Net-zero emission goals went out the window with AI.
Wait… What? The article seems to imply that the water is consumed, but it’s referencing the water used in cooling loops.
Submitted 10 hours ago by BrikoX@lemmy.zip to technology@lemmy.zip
Net-zero emission goals went out the window with AI.
Wait… What? The article seems to imply that the water is consumed, but it’s referencing the water used in cooling loops.
Data centers don’t have “water cooling loops” that are anything like the ones in consumer PCs. To maximize cooling capacity, a lot of the systems use some sort of evaporative cooling that results in some of the water just floating away into the atmosphere (after which point it would need to be purified again before it could be used for human consumption)
It also seems from what I can find like some data centers just pipe in clean ambient-temperature water, use it to cool the servers, and then pipe it right back out into the municipal sewer system. Which is even more stupid, because you’re taking potable water, sending it through systems that should be pretty clean, and then mixing it with waste water. If anything, that should be considered “gray water”, which is still fine to use for things like flushing toilets.
As with everything else, we need the government to regulate it because otherwise the corporations don’t really give a shit.
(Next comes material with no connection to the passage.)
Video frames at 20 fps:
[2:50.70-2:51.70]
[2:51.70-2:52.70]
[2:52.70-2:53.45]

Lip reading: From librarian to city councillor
I would be really surprised if anyone is cooling data centres with city water except in emergency, that’s so unbelievably expensive (could see water direct from a lake though but that had it’s own issues too). I recall saving millions just by adjusting a fill target on an evaporative cooling tower so it wouldn’t overfill (levels were really cyclic, targets weren’t tuned for them), and that was only a fraction of what it’d have cost if we’d’ve used pure city.
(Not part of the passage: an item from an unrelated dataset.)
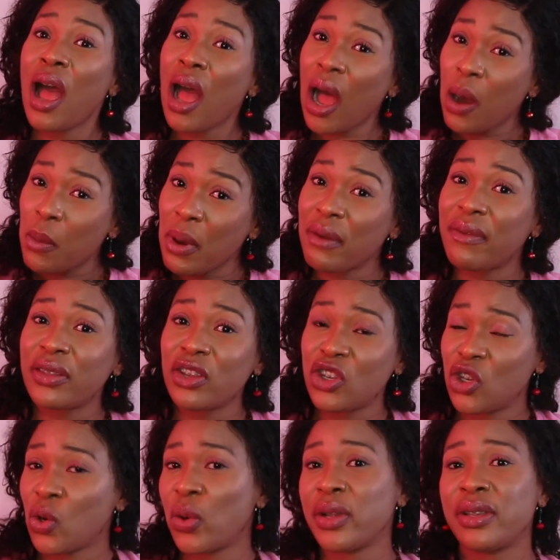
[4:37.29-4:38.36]
However, the
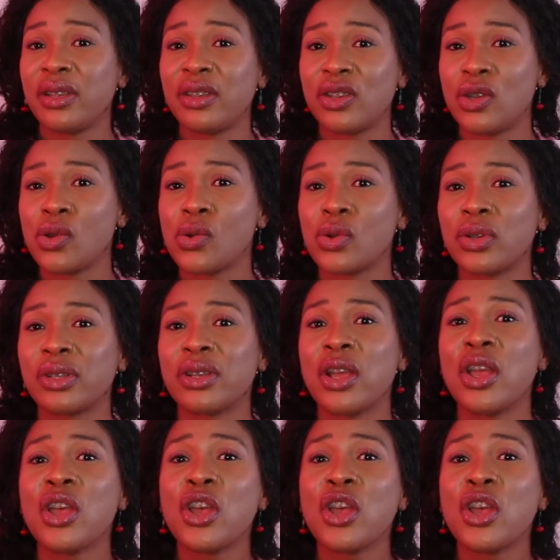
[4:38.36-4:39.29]
choice is yours.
In this world, we obey the law of thermodynamics.
Yeah the article is disingenuous at best. There are many things wrong with generative AI, but this is just a lousy approach.
If I make a PC, put in a water cooling loop, and use it to run an LLM - sure, water is circulating, but that water isn’t just vanishing lol.
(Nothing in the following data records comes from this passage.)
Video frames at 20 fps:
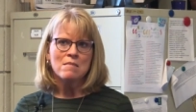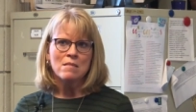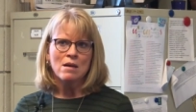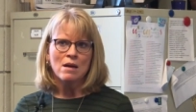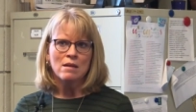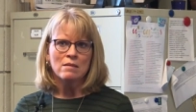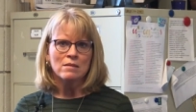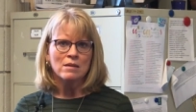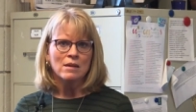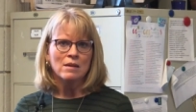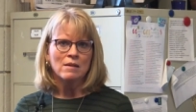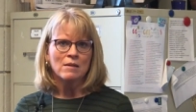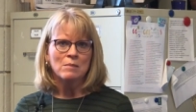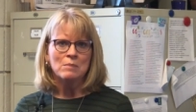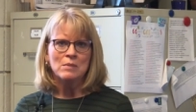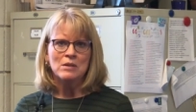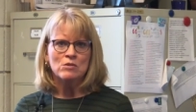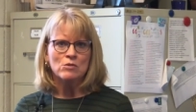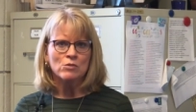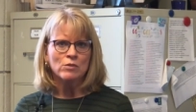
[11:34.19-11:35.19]
not think
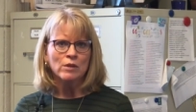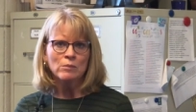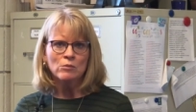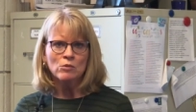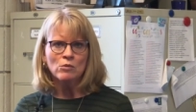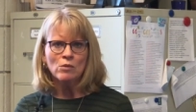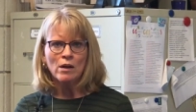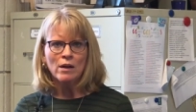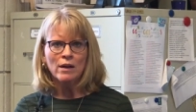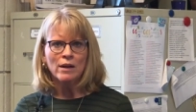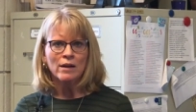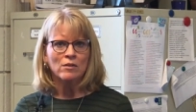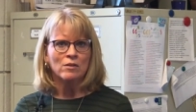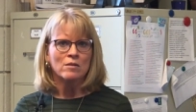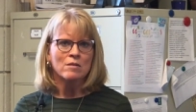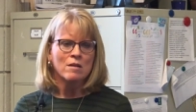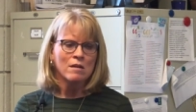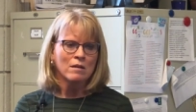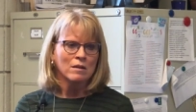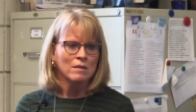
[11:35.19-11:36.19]
had been trimmed right
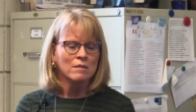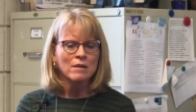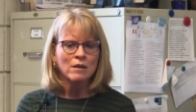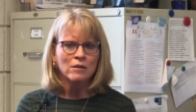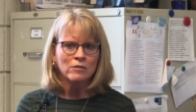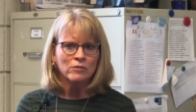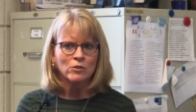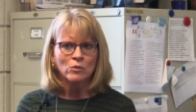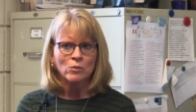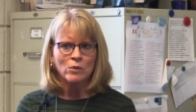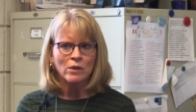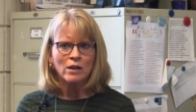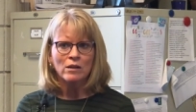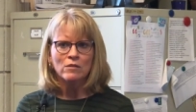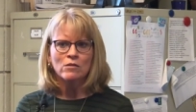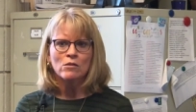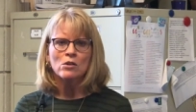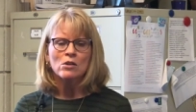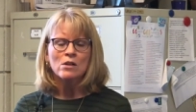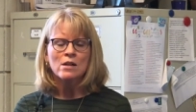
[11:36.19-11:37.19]
or not enough or
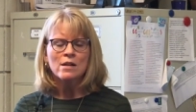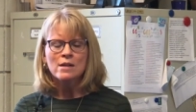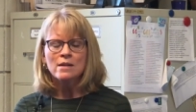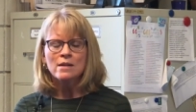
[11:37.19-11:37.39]
whatever,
My friend, you are naive at best if you think AI data centers are using closed loop water cooling. Look up evaporative cooling towers. It’s “consumed” in the sense that it is evaporated.
It consumes the resource of “purified, available water” which is consumed as it is no longer purified or unavailable (if evaporated). The same way nothing ever “consumes” energy, it just makes it unusable.
The Excel spreadsheet that calculates this has so many ‘assumption’ cells.
We need municipal datacenters that can be integrated into the municipal water departments, and municipal electrical grid. Use the hot water to provide ‘on tap’ hot water for local businesses that need it.
It’s almost like these “services” are an unnecessary blight that benefit only those that profit financially from them.
that, is what a service always was and will continue to be, live service games, service jobs, telco service. this isn’t new, it just affects more people
Affidavit@lemm.ee 6 hours ago
Huh. I run a LLM locally on my own machine. Not looking forward to my next water bill.
nexguy@lemmy.world 4 hours ago
Have you checked your computers gallons per hour? I’m thinking of getting an electric myself.